Phoenix: I think that there’s a lot of things that confuse me about bell hooks, honestly. I know she’s one of the icons of Black feminism and I’m not really supposed to critique her but I would like to think nobody is above genuine critique. Not just criticism, like, “Why you doing this? Why you doing that” but have a genuine discussion about it because when it comes to some of these things it honestly does seem like she just dislikes Beyoncé and doesn’t have anything good to say about Beyoncé. I think that that’s a little bit dangerous to be so harsh on Beyoncé for everything because you know, that’s not only is Beyoncé relatively new to feminism, I think that Beyoncé’s influence or the end result of what Beyoncé is doing are not being recognized. A lot of people are like, “Oh well, you know formation wasn’t that great and you know lemonade is just an artistic thing” but a lot of black women felt it and I think that we can never talk about that. We’re giving black women in space to feel a sense of sisterhood and a sense of unity and a sense of understanding and a place to put some of the negative emotion, frustration I don’t think bell is respecting that necessarily. Maybe that’s because bell doesn’t have to, but for women who don’t have access to black feminist academia and don’t have access to black intellectuals, you know, we need this. We need someone. Representation matters, right? Basically that’s the end of it. That’s what we need to see. Representation matters, we need to be able to see somebody who is representing the pain that we feel on a day-to-day basis and gets us. I think that one of the problems with the more intellectual approach is that it leaves a lot of women behind because it feels very cold, it doesn’t feel like you’re truly connecting, not everybody has access to the language. But you could put a black woman, whether she has a degree or not or whether she’s a feminist or not, whether she has a PhD in Women’s Studies or not, can watch Lemonade and connect to it on a level and I think that that’s something that bell is not necessarily appreciating or understanding or acknowledging. That is huge for black women, I think.
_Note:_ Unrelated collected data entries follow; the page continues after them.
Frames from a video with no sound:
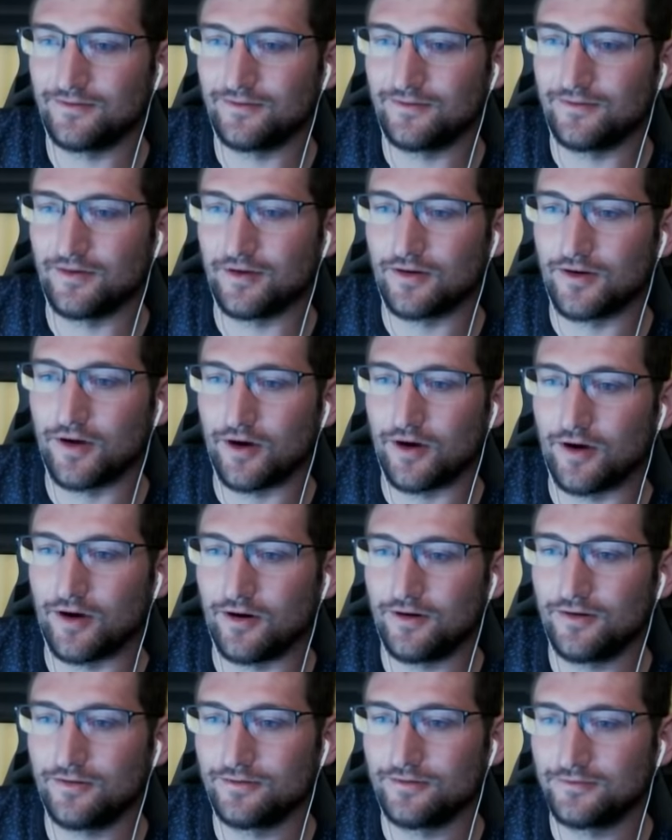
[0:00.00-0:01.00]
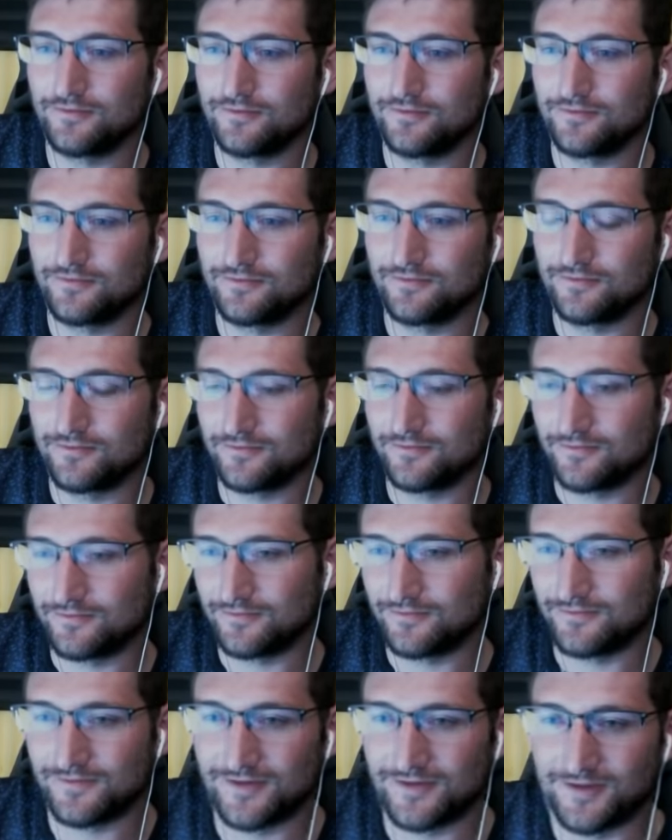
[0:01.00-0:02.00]
the card.
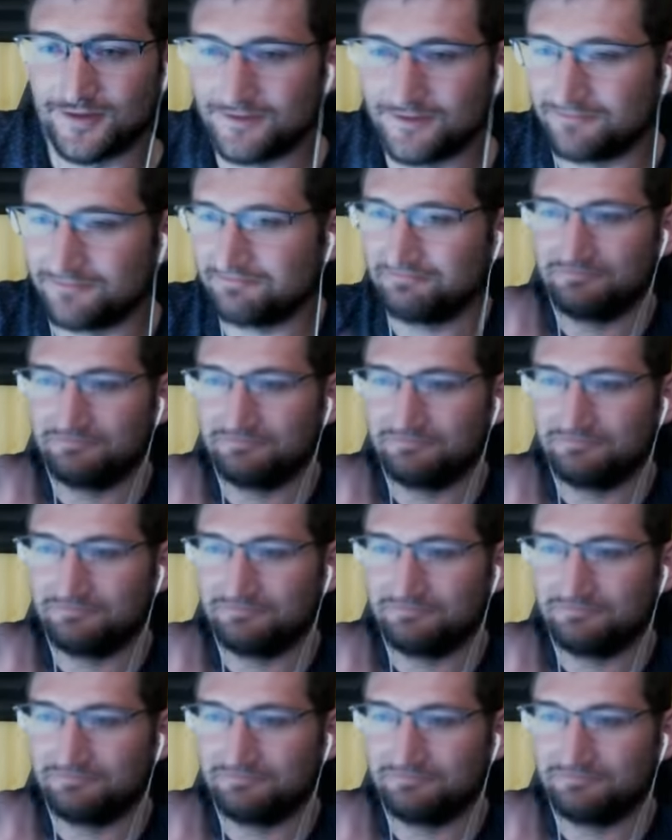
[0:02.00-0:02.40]
Just yeah,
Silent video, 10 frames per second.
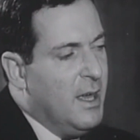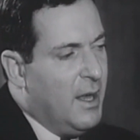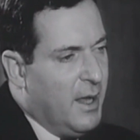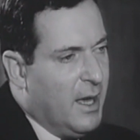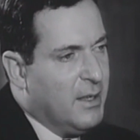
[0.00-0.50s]

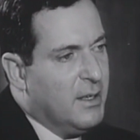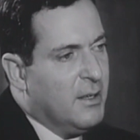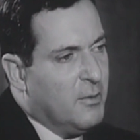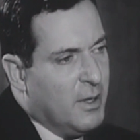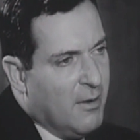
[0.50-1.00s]
and yet,
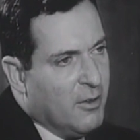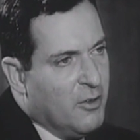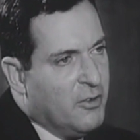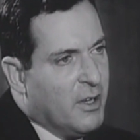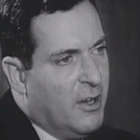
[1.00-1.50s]
through the
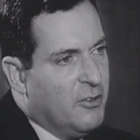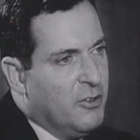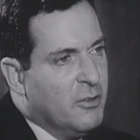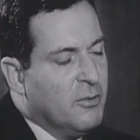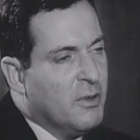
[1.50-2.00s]
evolution of
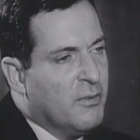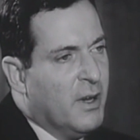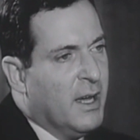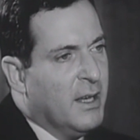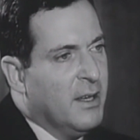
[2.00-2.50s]
cultures, we
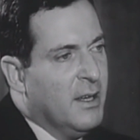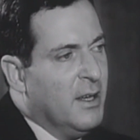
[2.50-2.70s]
find,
Chanelle: You’re definitely pointing to a huge disconnect I picked up on. I mean, even in the first paragraph when she just like compares Lemonade to a little girls lemonade stand.
Phoenix: Right.
Chanelle: I was like wait, what? That was your first take on Lemonade? It wasn’t goosebumps? It wasn’t tears? It wasn’t silence? You’re thinking about how she was making money? Maybe even how she was going to make her money talking about it afterwards, right.
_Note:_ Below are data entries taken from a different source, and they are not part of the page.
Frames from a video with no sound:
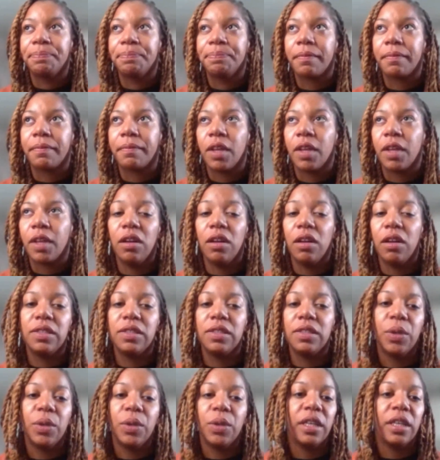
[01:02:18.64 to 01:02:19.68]
Also,
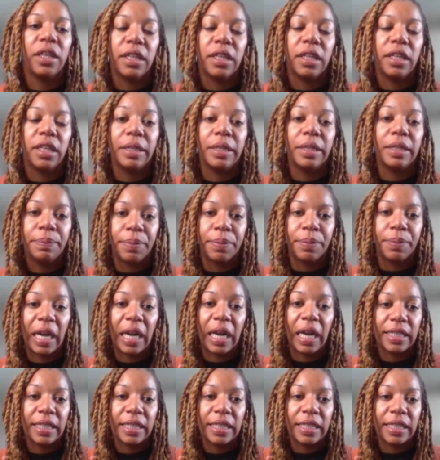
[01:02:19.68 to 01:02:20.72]
the
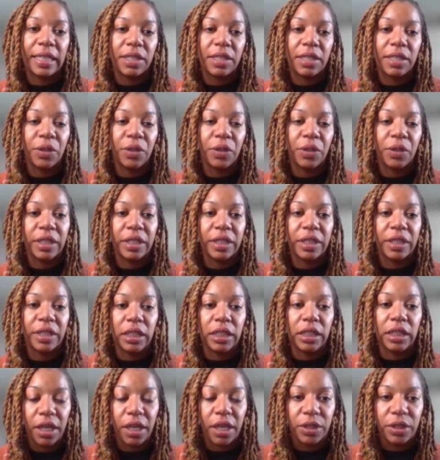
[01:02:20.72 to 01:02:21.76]
process of yoga nidra,
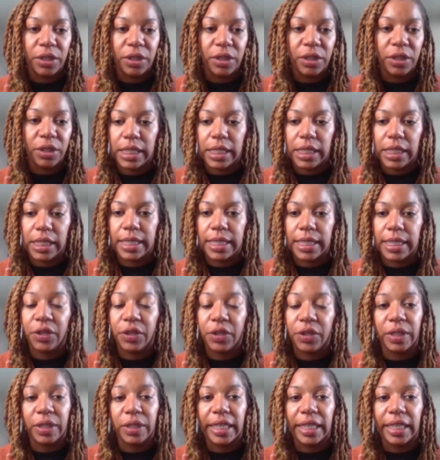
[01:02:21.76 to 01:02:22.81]
which is
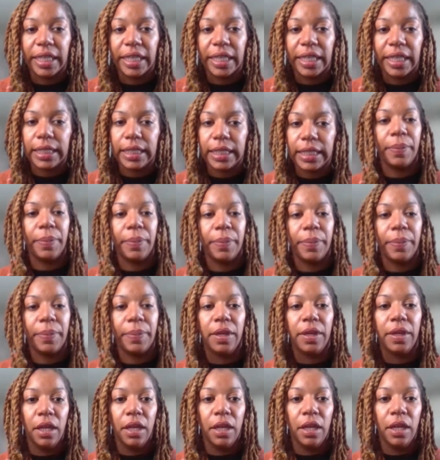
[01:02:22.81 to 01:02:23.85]
yogic sleep,
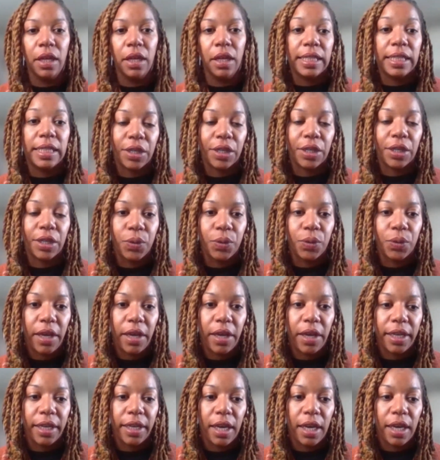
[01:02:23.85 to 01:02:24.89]
is the good one,
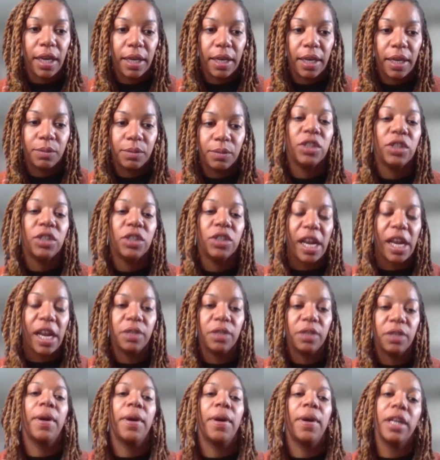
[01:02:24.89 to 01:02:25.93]
which actually
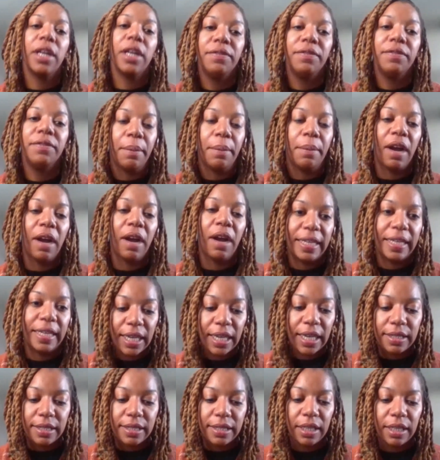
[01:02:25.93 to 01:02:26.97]
part of that process
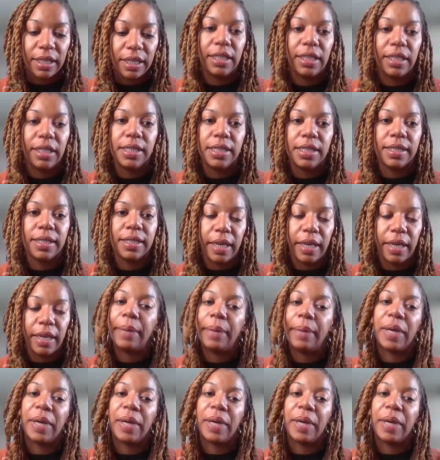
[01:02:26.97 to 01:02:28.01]
is a
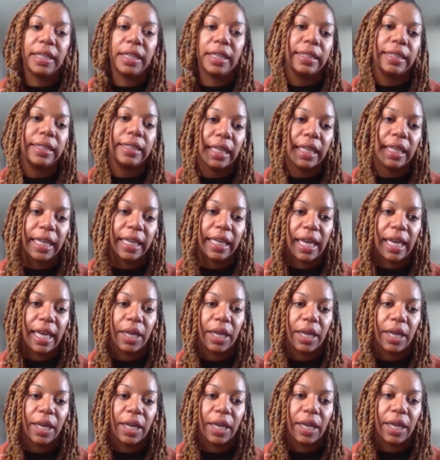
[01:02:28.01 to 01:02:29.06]
body scan like that,
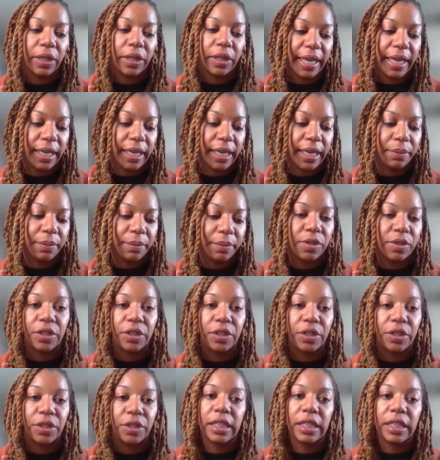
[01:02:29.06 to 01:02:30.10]
or a
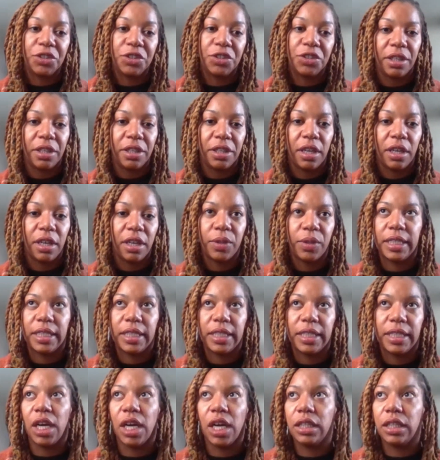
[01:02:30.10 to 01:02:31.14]
circulation, what is it called?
Phoenix: Yes, yes. I’m very anti-capitalism myself but I do have to point out though that bell hooks is all, “Oh, well Beyoncé’s doing this whole capitalism thing and it’s dangerous and it’s bad!” But it’s like, don’t you get paid to write books and talk to people? I mean, we all to a certain extent are involved in capitalism but – and this is something that does bother me as well about Beyoncé – is that there’s a conversation about “Oh, she’s making all this money and she’s a capitalist”, but she also pays for people to get out of jail when they can’t pay their bail. She does that. She funds Black Lives Matter movements. She gives money to local organizations that are giving food and helping with housing and yes, she’s very well invested in capitalism and she was succeeding very well in capitalism but there are times that she also gives a lot back to the black community and I think that maybe that’s not being appreciated. But my other thing with bell, though, specifically is that she’s very upset with Beyoncé participating in capitalism but [she] loves Emma Watson for some reason. What is Emma Watson?
Chanelle: Yeah. Who’s also hiding all of that money! She was revealed in the Panama Papers, so it doesn’t seem like bell hooks is critiquing all of the feminists surrounding her with the same integrity and that’s frustrating. I mean bell hooks has written some really amazing stuff and has helped a lot of people, including myself, reconceptualize relationships to other people in my life and going through pain and so, I just wonder if she came at Lemonade in a different personal moment, maybe, where like this is her reaction. I think part of what made Lemonade so powerful, is that it has so much to do with what you brought to it. It’s like what you can get out of it.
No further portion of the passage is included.